A complete medication history helps prevent duplicate prescriptions and avoid any potentially harmful interactions between incompatible medications, and it also stops physicians from prescribing something a patient is allergic to.
Likewise, many physicians did not bother to consult patient-specific formularies--lists of medications that insurance companies will cover--to help patients determine how much they will owe at the pharmacy. This step is supposed to check whether lower-cost generic alternatives to name-brand drugs are available.
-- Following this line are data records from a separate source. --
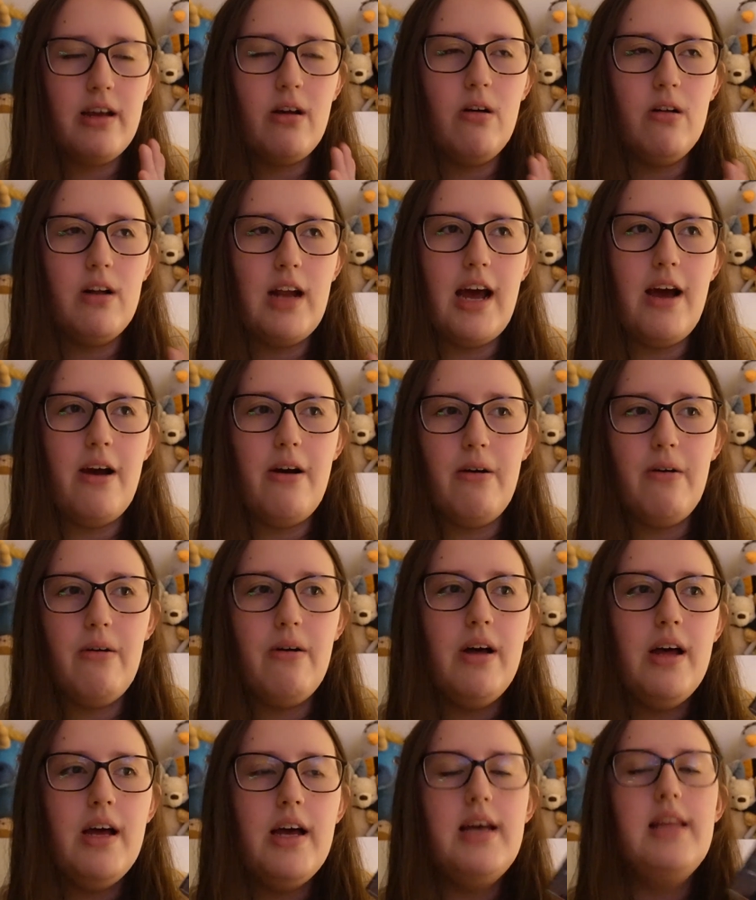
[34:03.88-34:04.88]
on how
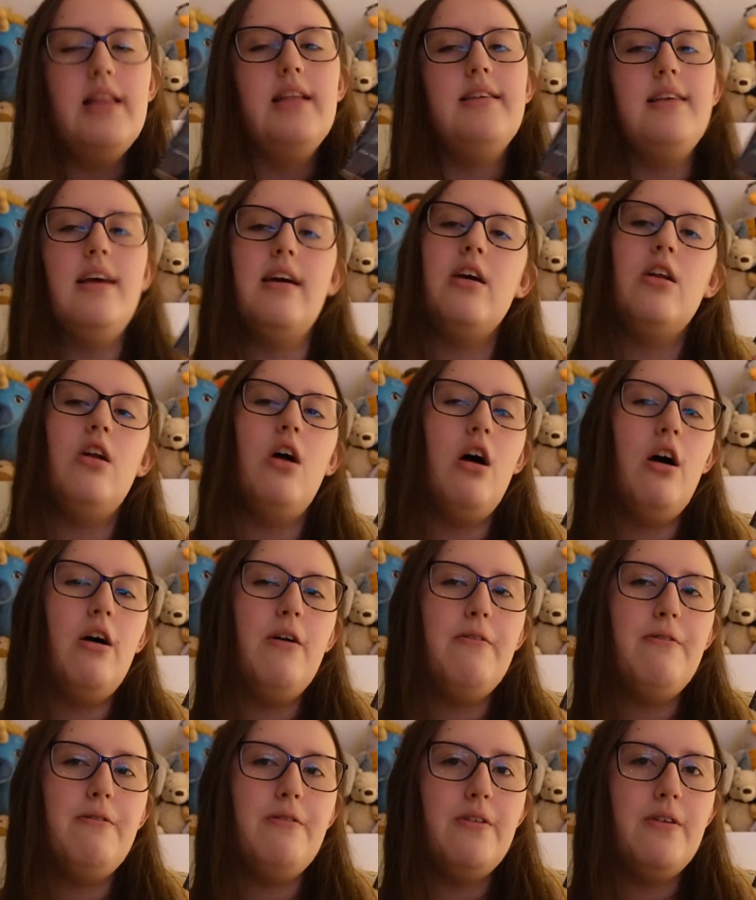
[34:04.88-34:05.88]
the second
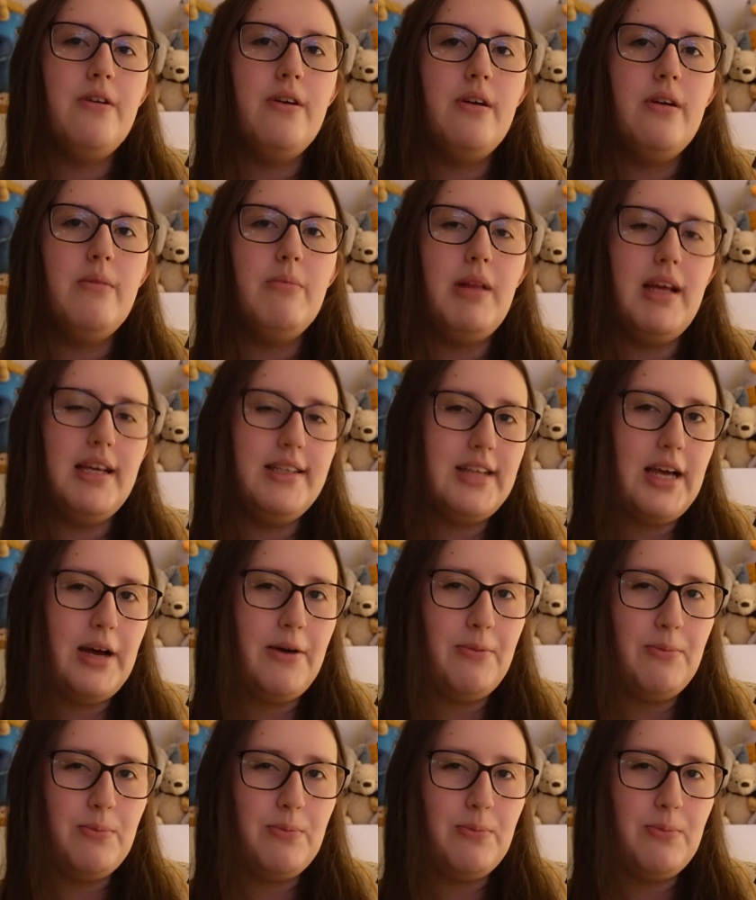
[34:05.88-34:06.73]
half plays out.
"These potential gains assume that physicians who e-prescribe have access to these features and use them. However, not all e-prescribing systems have these features, and even when the features are available, physician practices may not implement them or individual physicians may not use them," said the study, which was funded by a grant from the federal Agency for Healthcare Research and Quality (AHRQ).
"Available research suggests that missing, incomplete, and inaccurate data limit the value to physicians of using e-prescribing systems to access medication histories and formulary information," the report added. "Consistent with earlier research, this study's findings suggest that barriers still impede physicians' use of these data in making prescribing decisions."
In at least one case, HSC found that the software displayed "preferred" drugs as advertised, but forced doctors to manually replace the drug name in the system when making a substitution to satisfy the formulary.
The study is based on 114 telephone interviews last year with 24 physician practices and 48 community pharmacies that were active users of the Surescripts prescription information network, as well as with IT vendors, chain pharmacies, and e-prescribing intermediaries. HSC selected two practices and four pharmacies in each of the 12 geographic areas the center follows. The survey pool represents a mix of physicians, e-prescribing system managers, pharmacists, IT vendors, and representatives of mail-order pharmacies, HSC said.
About 70% used e-prescribing as part of electronic medical records (EMRs), while the rest had standalone e-prescribing systems, according to HSC. That, the report suggests, could be a negative factor. "One problem is that the EMR is such a huge product and there's so much going on with the patient that for the doctors to pull up one more thing, especially if it’s not utterly relevant or they don’t have a question, they won’t do it," the IT manager at an unidentified practice is quoted as saying.
The current, first stage of the federal program that pays Medicare and Medicaid bonuses for "meaningful use" of EMRs includes five requirements related to e-prescribing, while some functions of e-prescribing could support two additional measures, HSC said. However, physicians are not required to review medication histories and formularies when writing electronic prescriptions.